No other spirit besides absinthe, a.k.a. the "Green Fairy," has such a storied and mysterious history. Long rumored to be the drink of choice of such renowned artists, writers and bohemian heroes as Vincent Van Gogh, Arthur Rimbaud, Oliver Wilde and Aleister Crowley, absinthe got a bad reputation, mostly guilt by association. Erroneously portrayed as a dangerous psychoactive drug (thanks to its minuscule quantities of the chemical thujone), absinthe was banned throughout Europe and the US by the early 1900s.
Now that absinthe's honor has been restored (it has no more or less psychoactive properties than other liquors), it is being distilled and served again in America. However, the mystique remains, thanks in part to absinthe's cool green color and various accouterments used to consume it. Learn the ins and outs of this heady drink during a series of "Green Hour" events held at Morton's The Steakhouse restaurants.
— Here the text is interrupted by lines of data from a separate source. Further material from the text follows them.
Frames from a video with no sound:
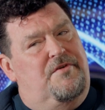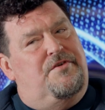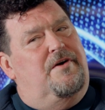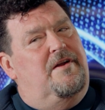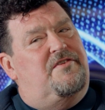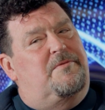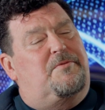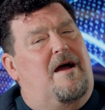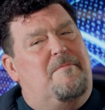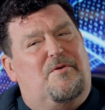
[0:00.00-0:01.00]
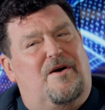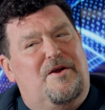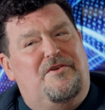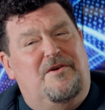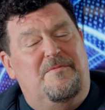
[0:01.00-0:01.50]
Be sure to subscribe to our
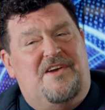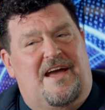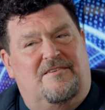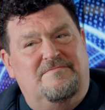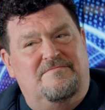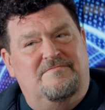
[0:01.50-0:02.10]
YouTube channel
The first Chicago-area absinthe soiree will be held at the Northbrook location (699 Skokie Blvd., 847-205-5111) on Thursday, Jan. 29 from 6-7:30PM. (Several other local Morton's will hold "Green Hour" parties in the coming months -- check the Web site for dates.)
Pernod Absinthe cocktails will be the real draw of the "Green Hour" get-togethers, including the "Monkey Gland," with Bombay gin, orange juice and grenadine; the "Sazerac," with whiskey, bitters and a sugar cube; "Le Deuce," served with Absolut, Freixenet sparkling wine and raspberry puree; and the classic absinthe cocktail -- absinthe served with ice water dripped on a sugar cube through a slotted spoon.
Morton's signature hors d'oeuvres, such as oysters Rockefeller (made with the "Green Fairy"), mini prime cheeseburgers, crab-stuffed mushroom caps and sliced tenderloin on crostini will accompany the spirits throughout the evening.
The "Green Hour" event is $45 per person; call the restaurant to make your reservation.